◆ **Exercise instructions**:
Reproduce the entries that follow exactly. No picture should appear in the result.

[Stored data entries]
--- START ---

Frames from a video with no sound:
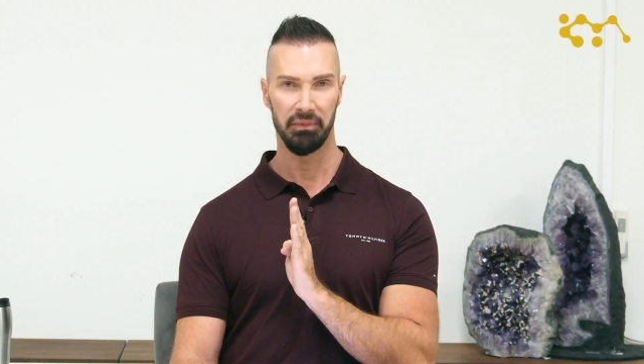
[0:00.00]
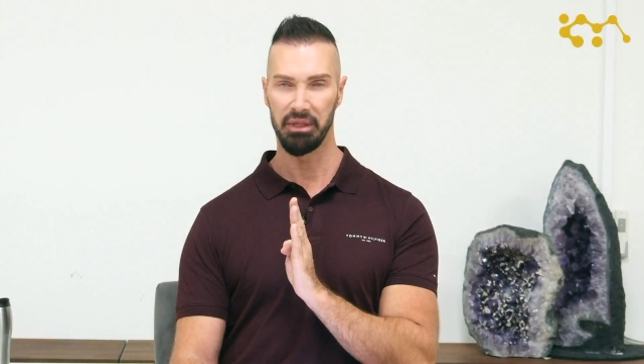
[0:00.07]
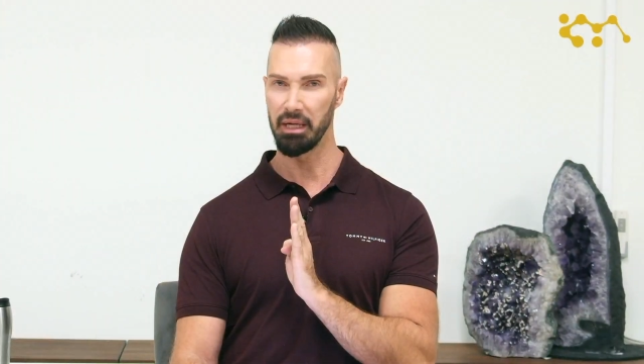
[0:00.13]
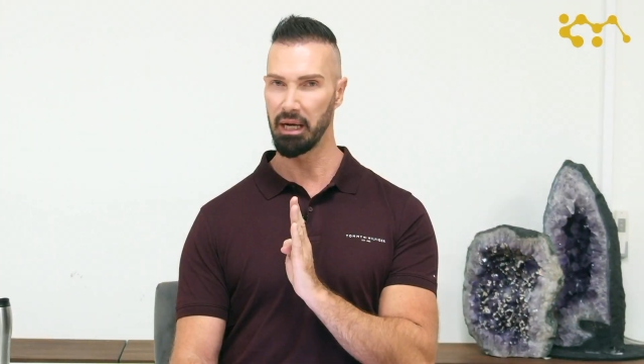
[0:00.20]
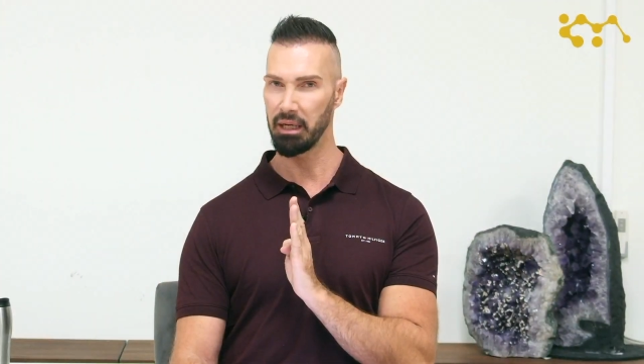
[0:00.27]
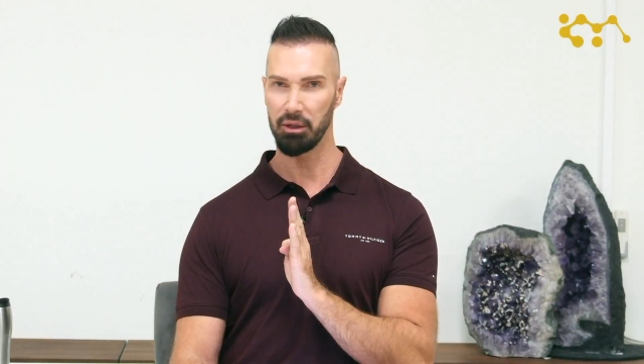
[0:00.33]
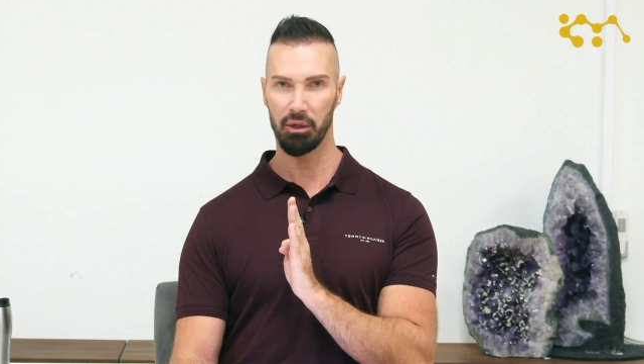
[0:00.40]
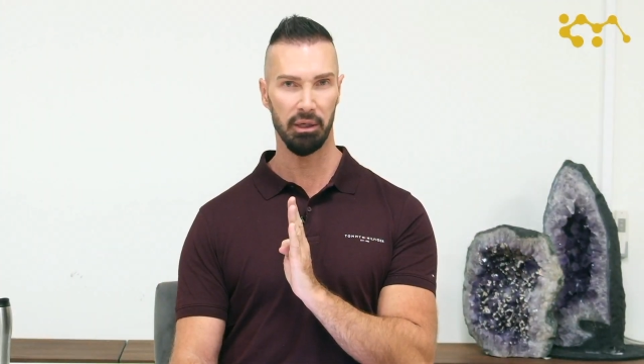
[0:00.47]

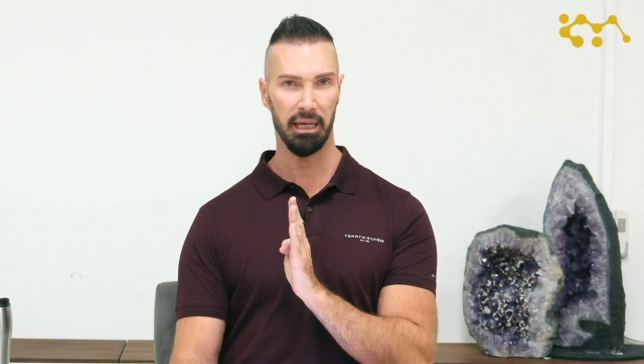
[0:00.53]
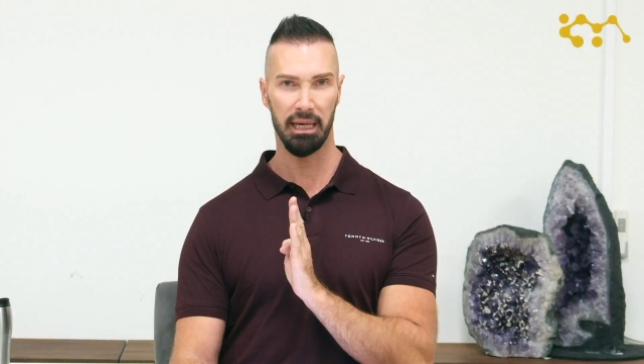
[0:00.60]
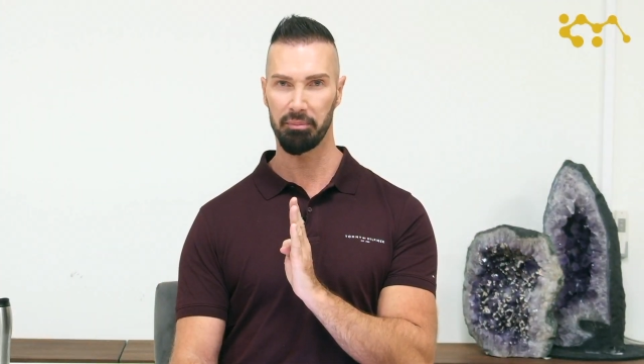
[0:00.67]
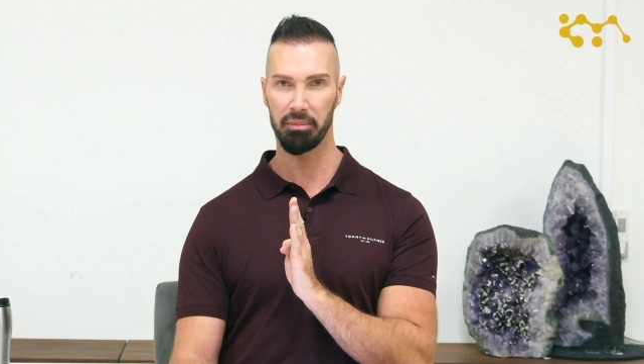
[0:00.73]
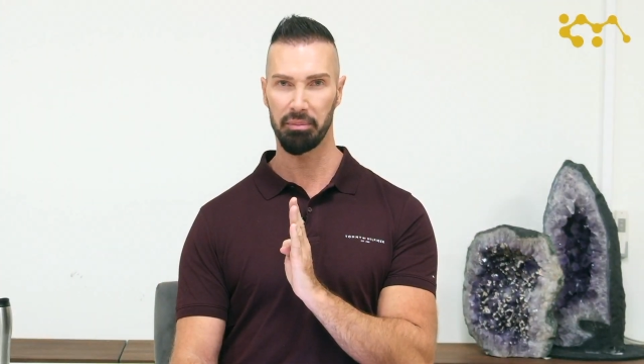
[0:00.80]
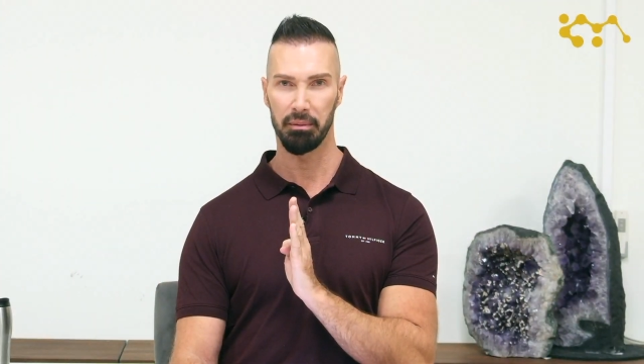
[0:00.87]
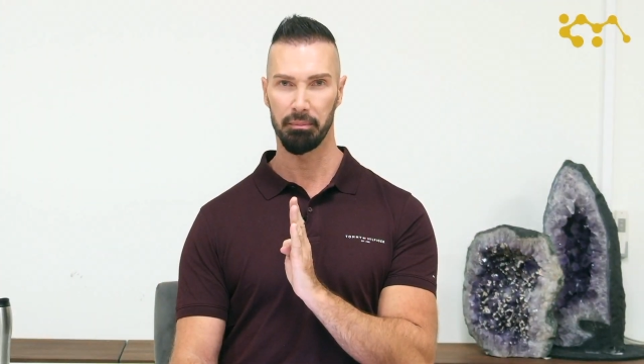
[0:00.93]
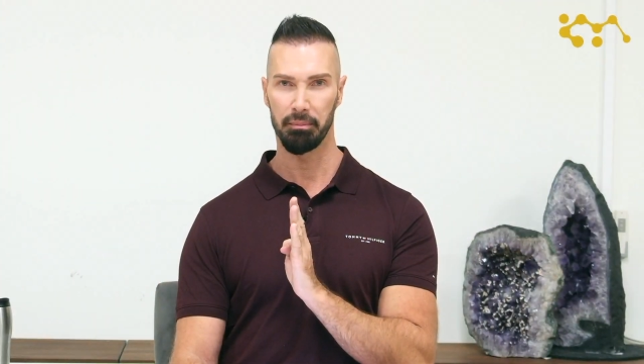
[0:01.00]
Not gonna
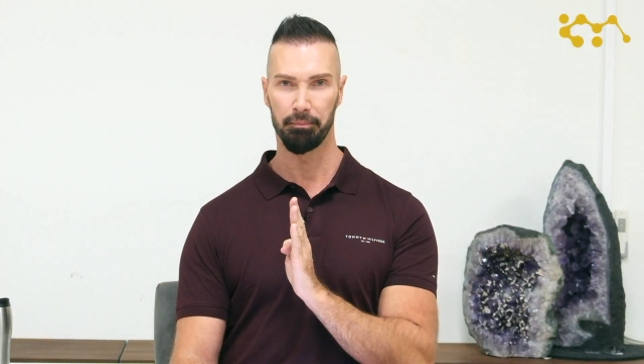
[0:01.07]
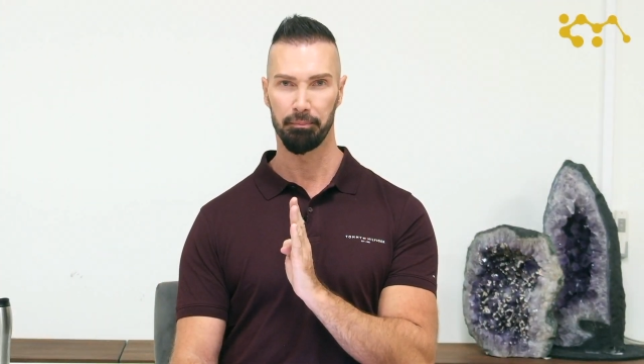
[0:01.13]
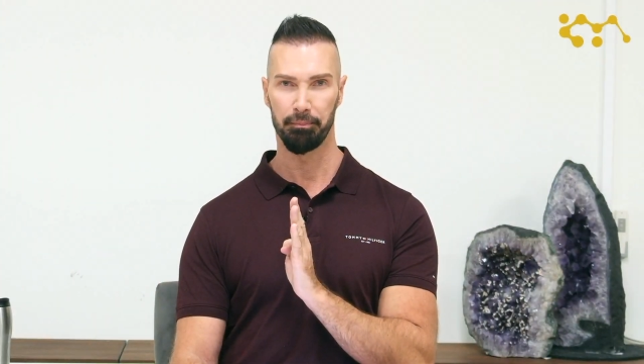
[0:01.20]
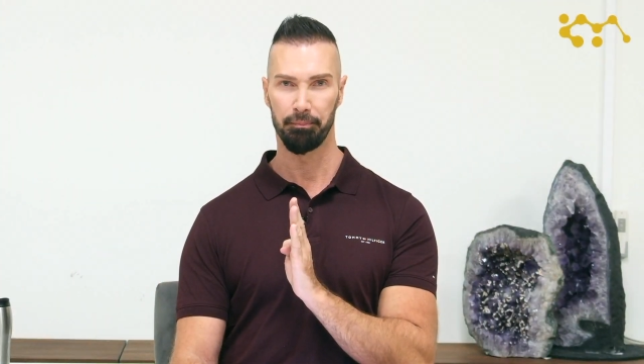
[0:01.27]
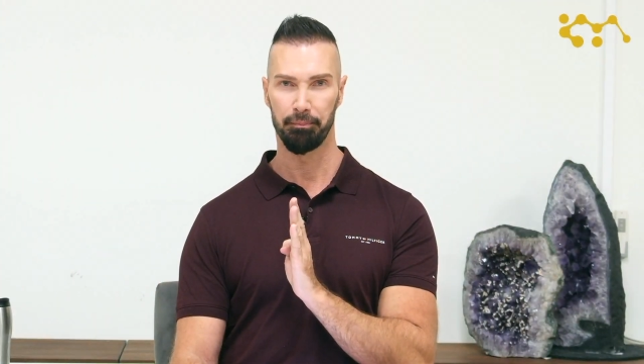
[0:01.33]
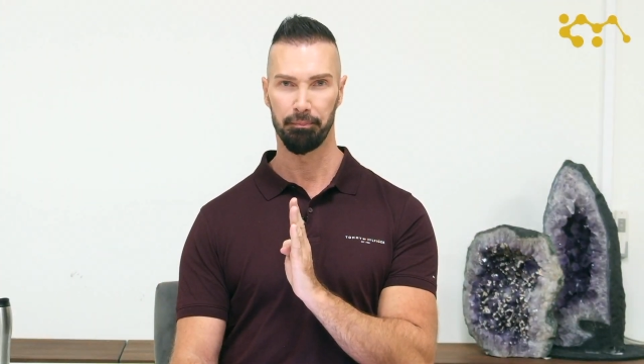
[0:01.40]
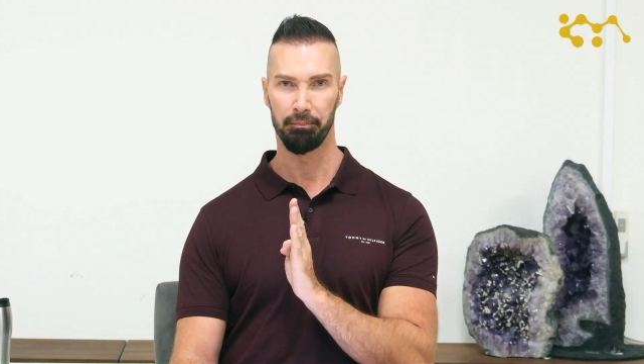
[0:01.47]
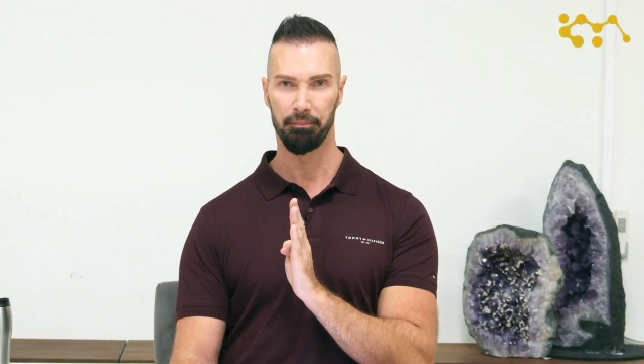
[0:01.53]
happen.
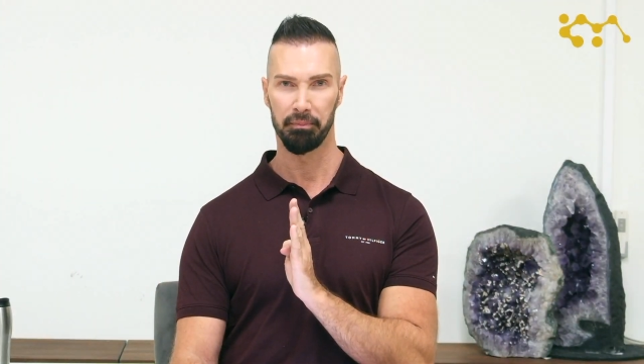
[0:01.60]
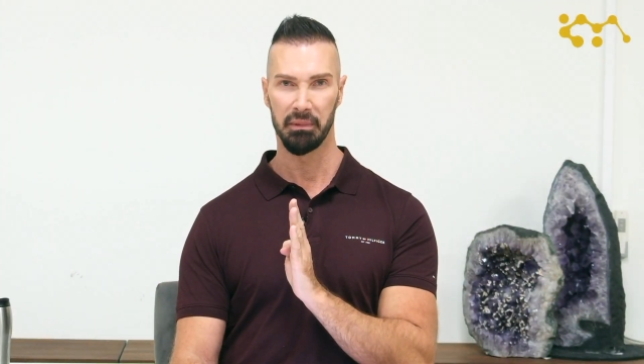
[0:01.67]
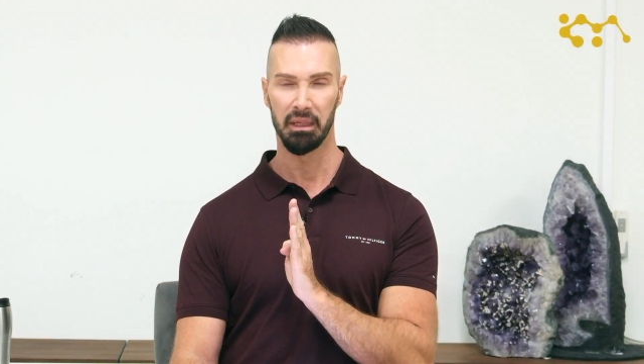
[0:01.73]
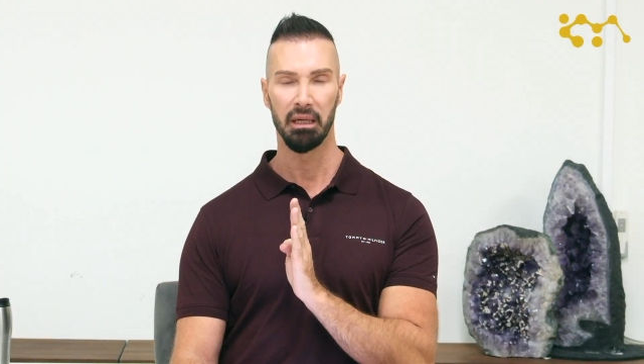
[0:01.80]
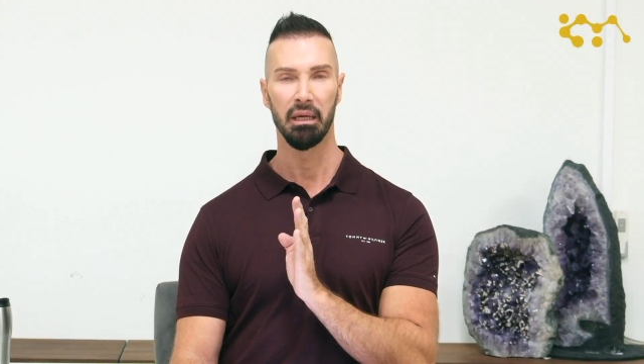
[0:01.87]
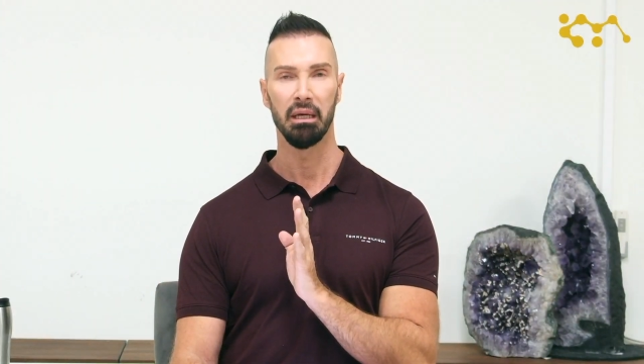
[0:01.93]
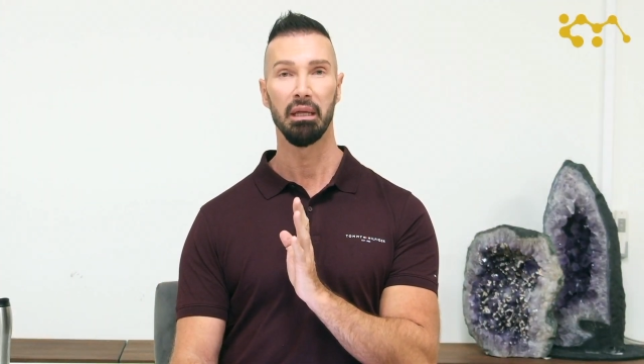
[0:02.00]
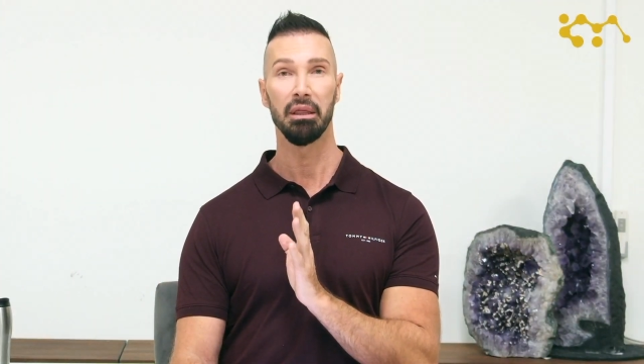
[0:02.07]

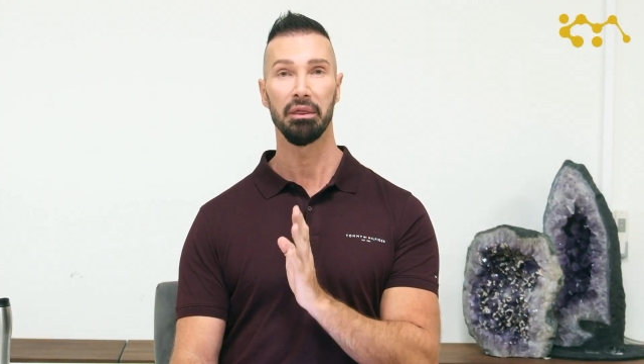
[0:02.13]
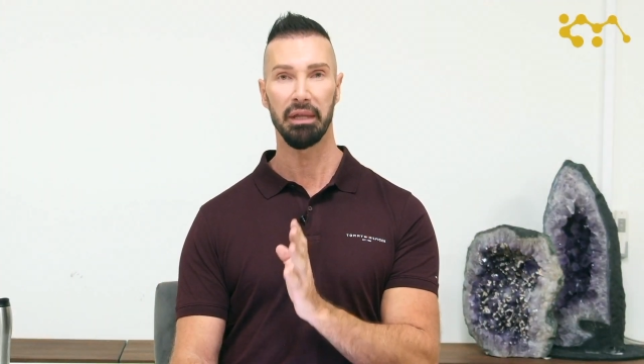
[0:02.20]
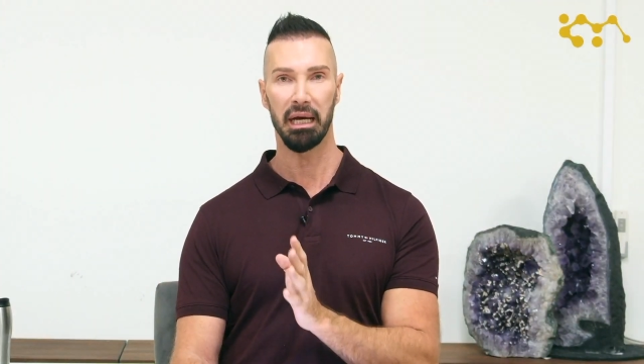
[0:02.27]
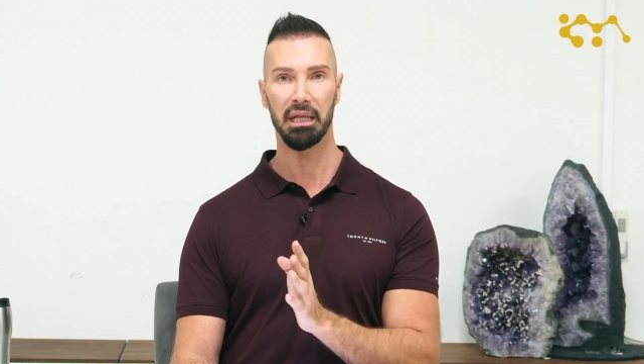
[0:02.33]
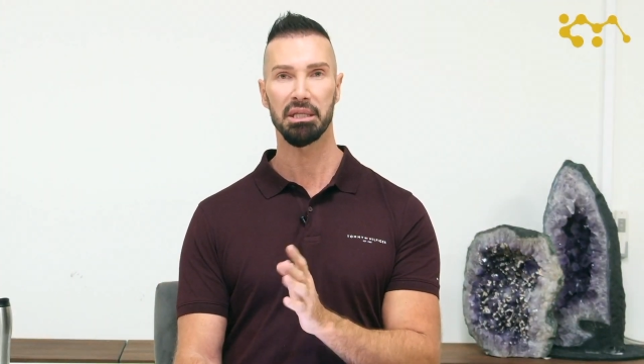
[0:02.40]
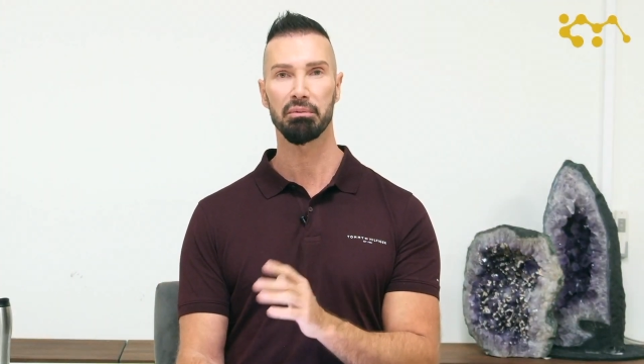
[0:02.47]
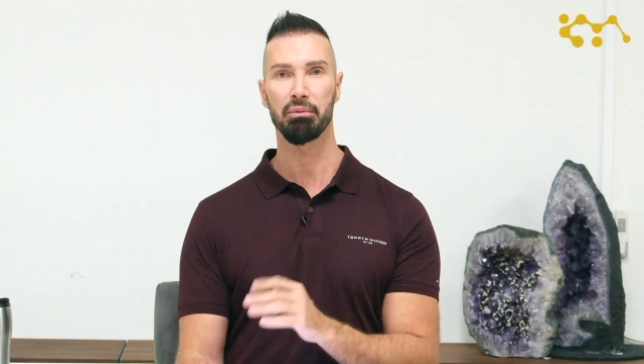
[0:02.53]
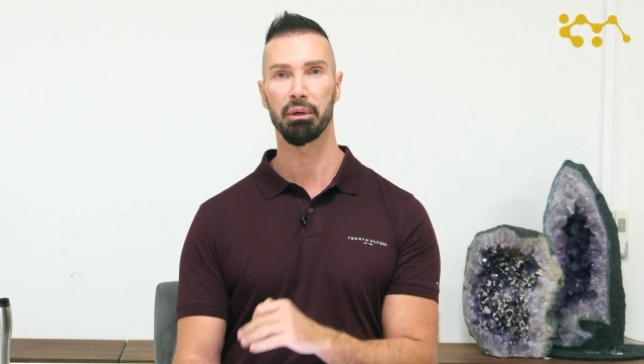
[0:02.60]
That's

--- END ---

◆ **Task output**:
Frames from a video with no sound:
[0:00.00]
[0:00.07]
[0:00.13]
[0:00.20]
[0:00.27]
[0:00.33]
[0:00.40]
[0:00.47]

[0:00.53]
[0:00.60]
[0:00.67]
[0:00.73]
[0:00.80]
[0:00.87]
[0:00.93]
[0:01.00]
Not gonna
[0:01.07]
[0:01.13]
[0:01.20]
[0:01.27]
[0:01.33]
[0:01.40]
[0:01.47]
[0:01.53]
happen.
[0:01.60]
[0:01.67]
[0:01.73]
[0:01.80]
[0:01.87]
[0:01.93]
[0:02.00]
[0:02.07]

[0:02.13]
[0:02.20]
[0:02.27]
[0:02.33]
[0:02.40]
[0:02.47]
[0:02.53]
[0:02.60]
That's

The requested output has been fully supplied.